#### WHAT THE TASK REQUIRES
Your output should reproduce each entry exactly, with none of its pictures.

#### MATERIAL FOR THE TASK
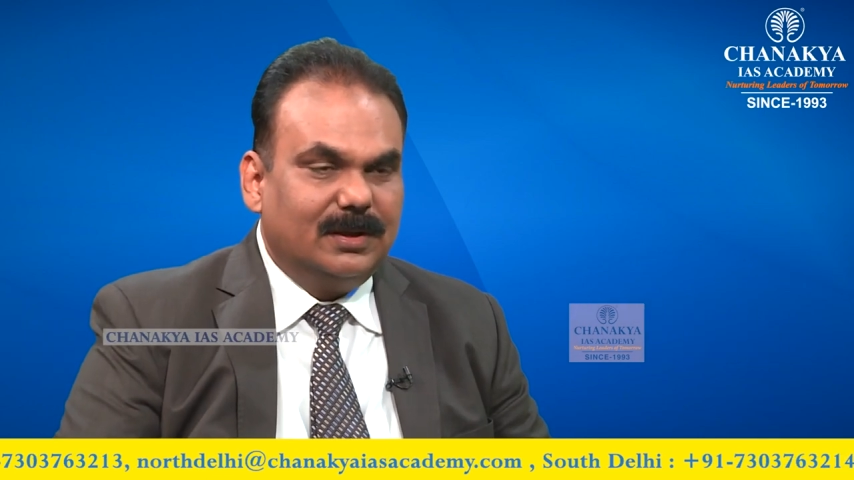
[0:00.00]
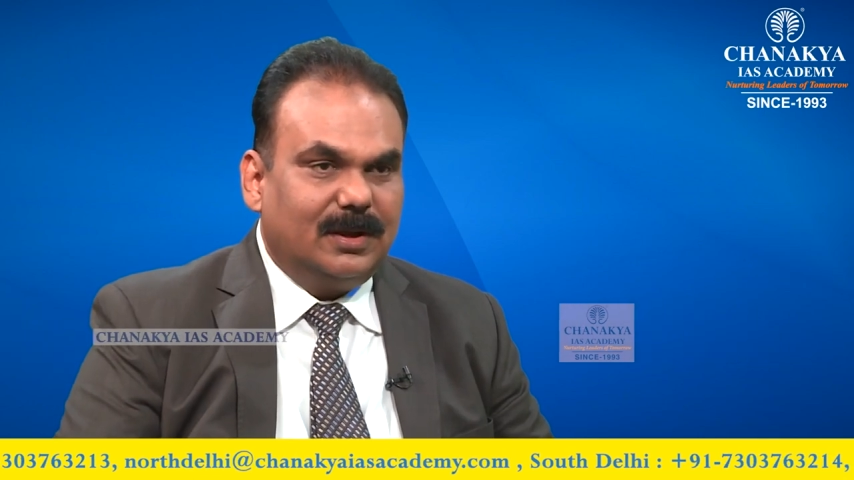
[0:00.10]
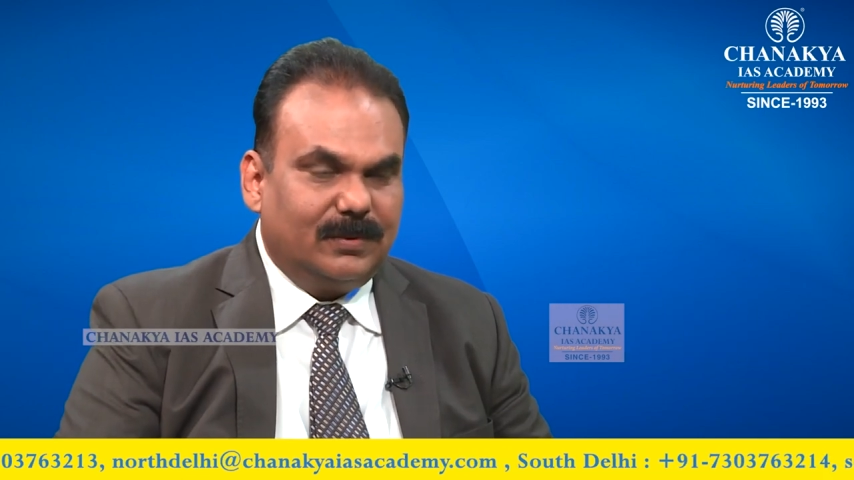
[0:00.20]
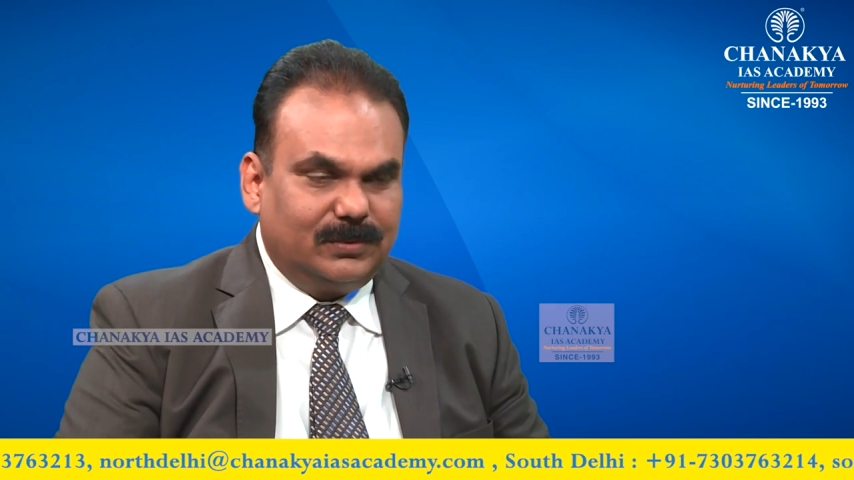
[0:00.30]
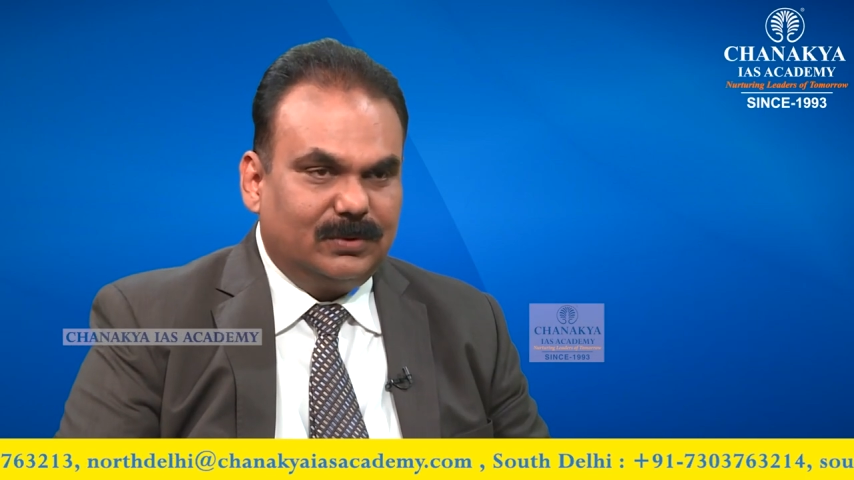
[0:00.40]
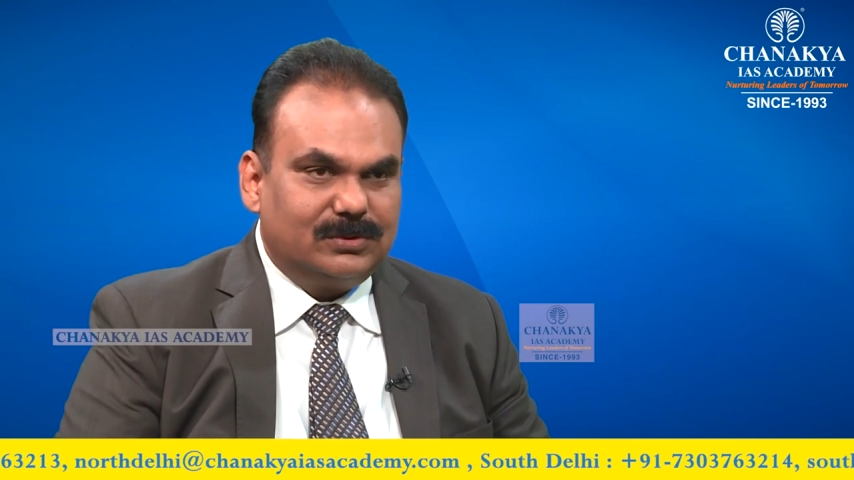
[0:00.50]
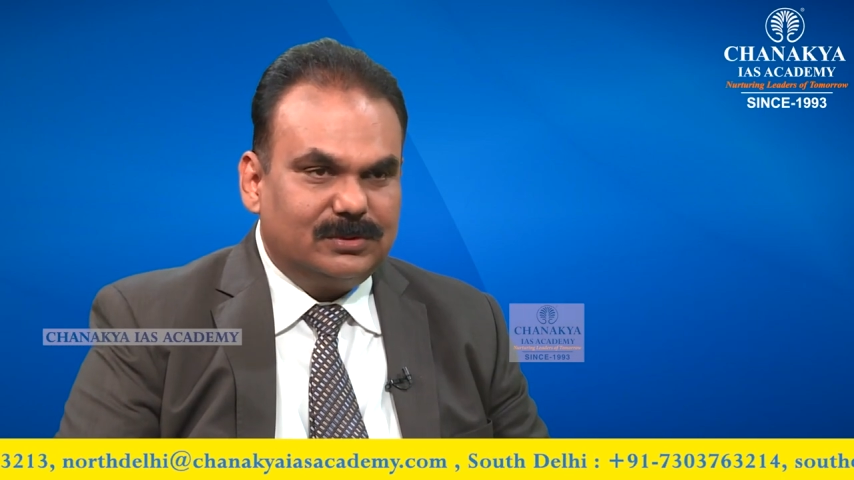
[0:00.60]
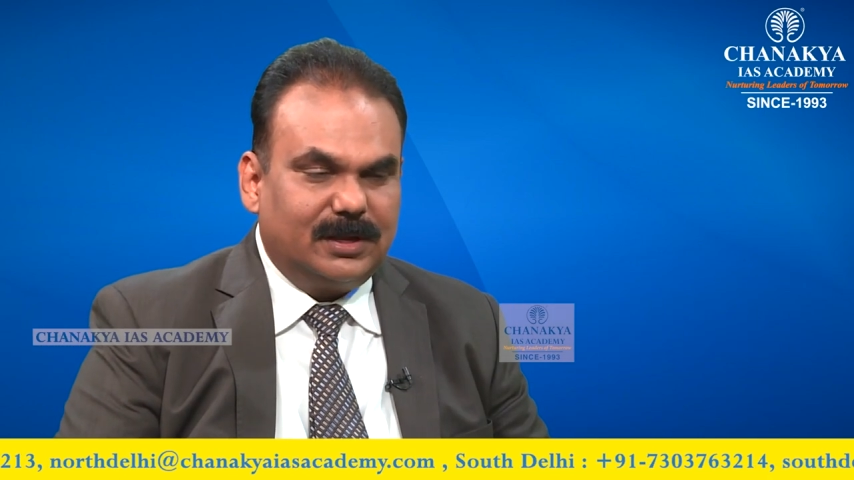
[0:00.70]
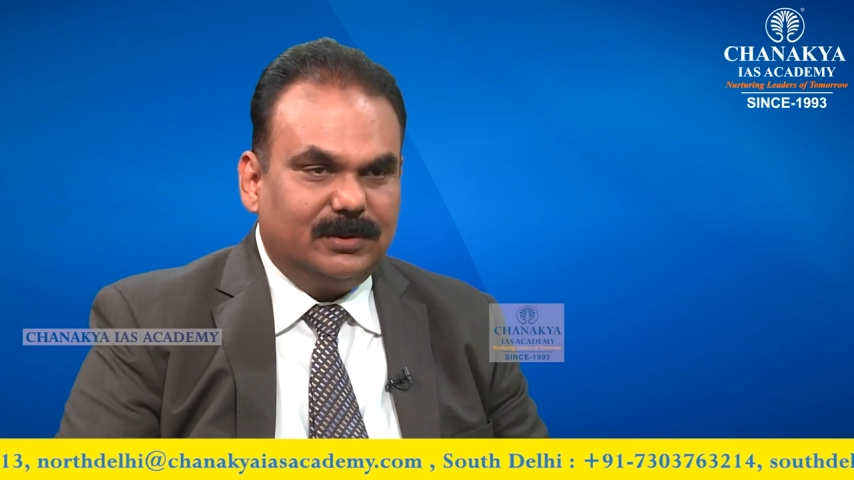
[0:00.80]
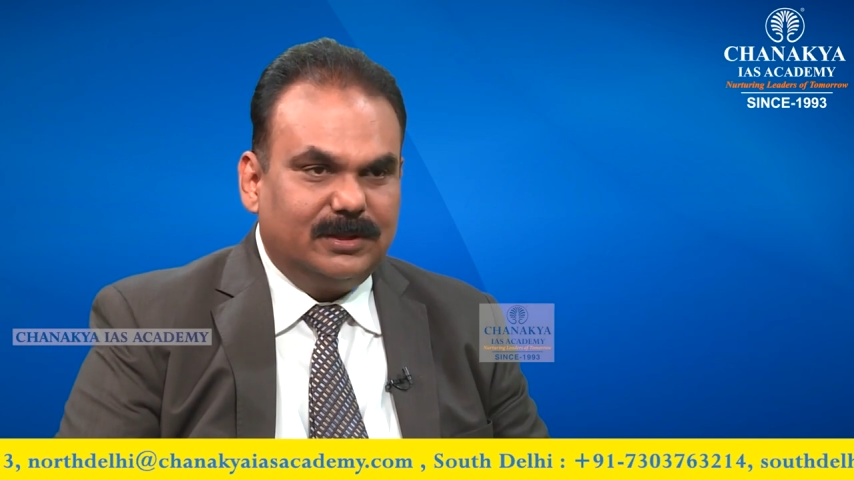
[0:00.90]
Of course,
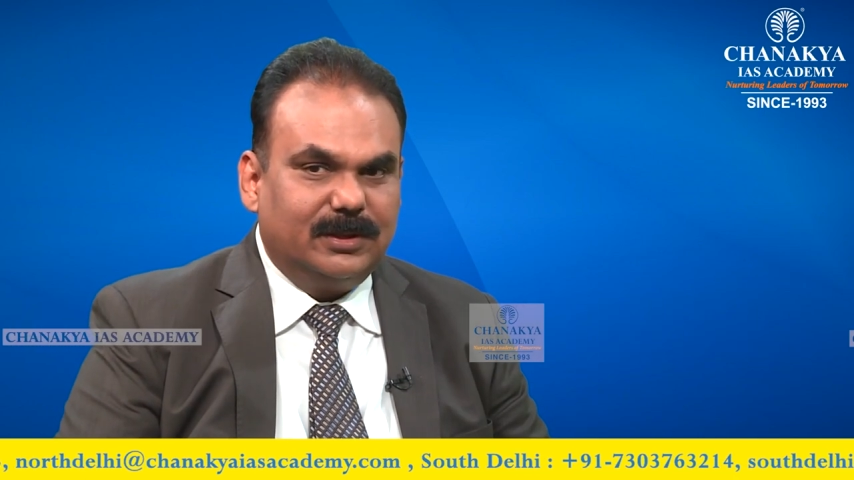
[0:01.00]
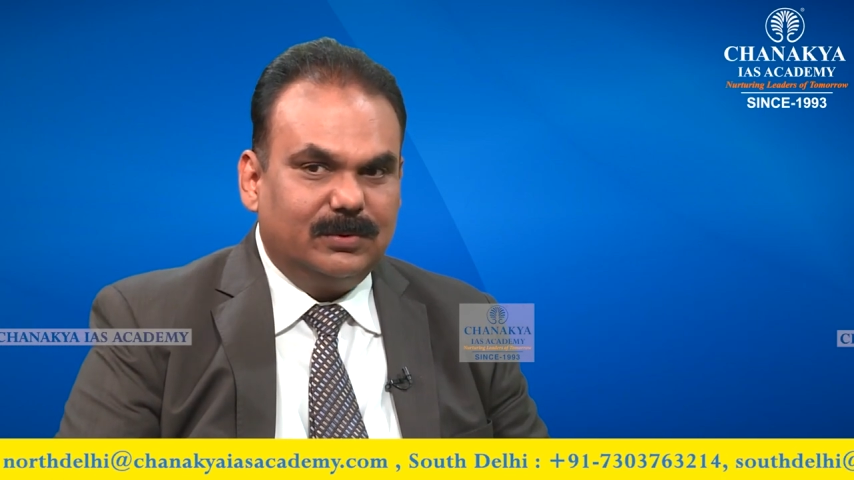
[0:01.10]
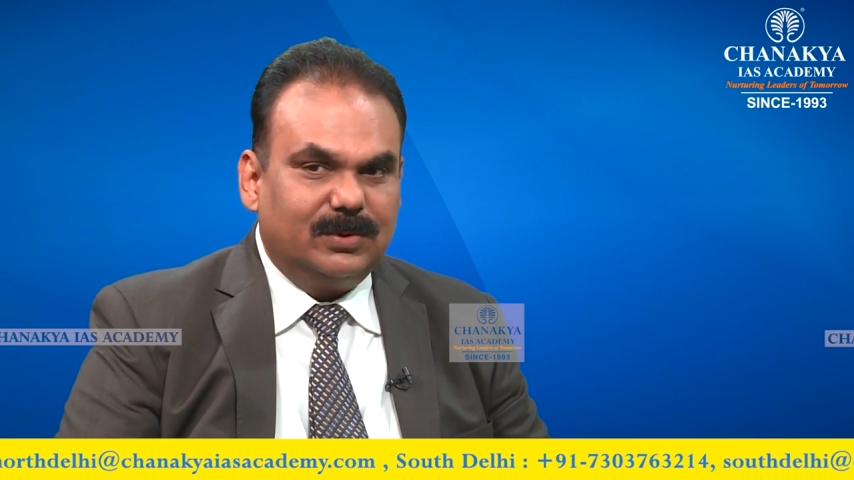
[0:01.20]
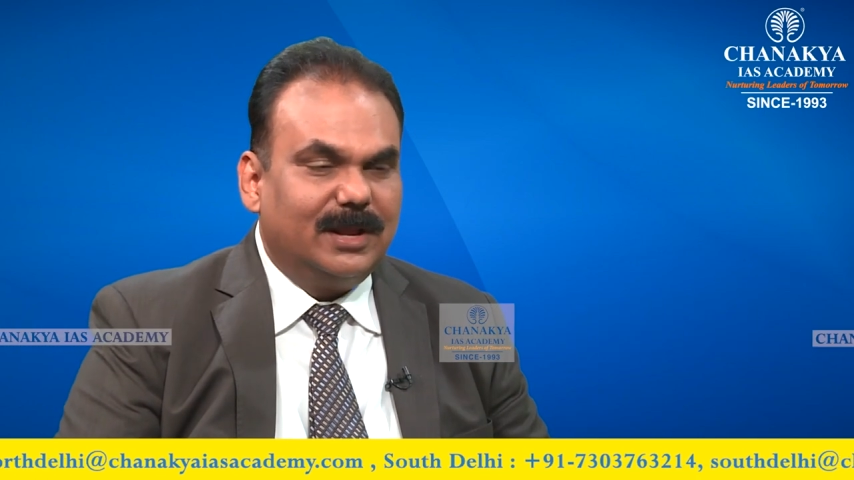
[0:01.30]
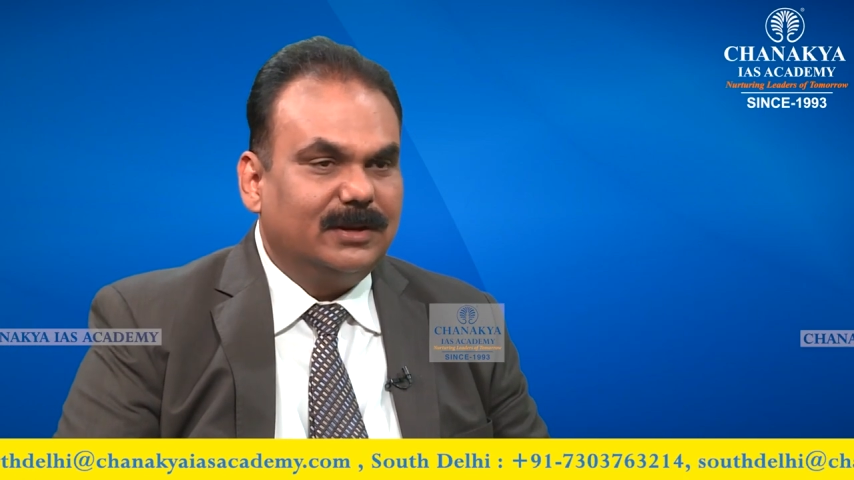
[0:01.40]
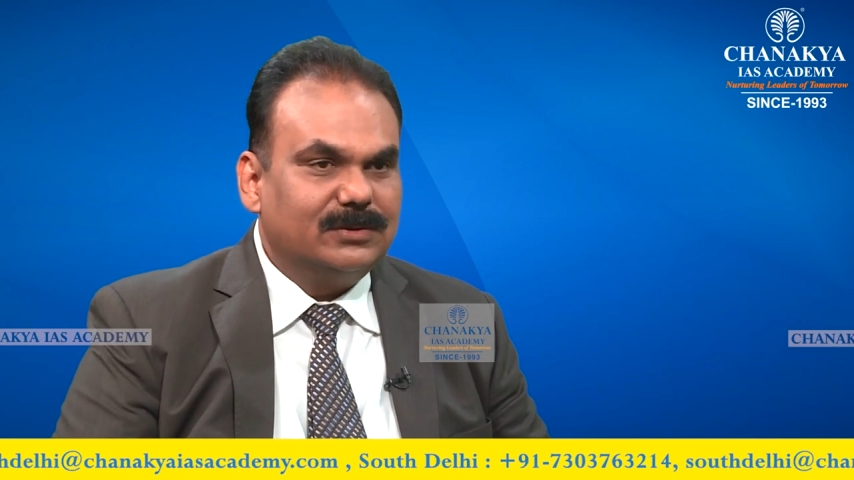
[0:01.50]
I think you would like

#### ANSWER FOR THE TASK
[0:00.00]
[0:00.10]
[0:00.20]
[0:00.30]
[0:00.40]
[0:00.50]
[0:00.60]
[0:00.70]
[0:00.80]
[0:00.90]
Of course,
[0:01.00]
[0:01.10]
[0:01.20]
[0:01.30]
[0:01.40]
[0:01.50]
I think you would like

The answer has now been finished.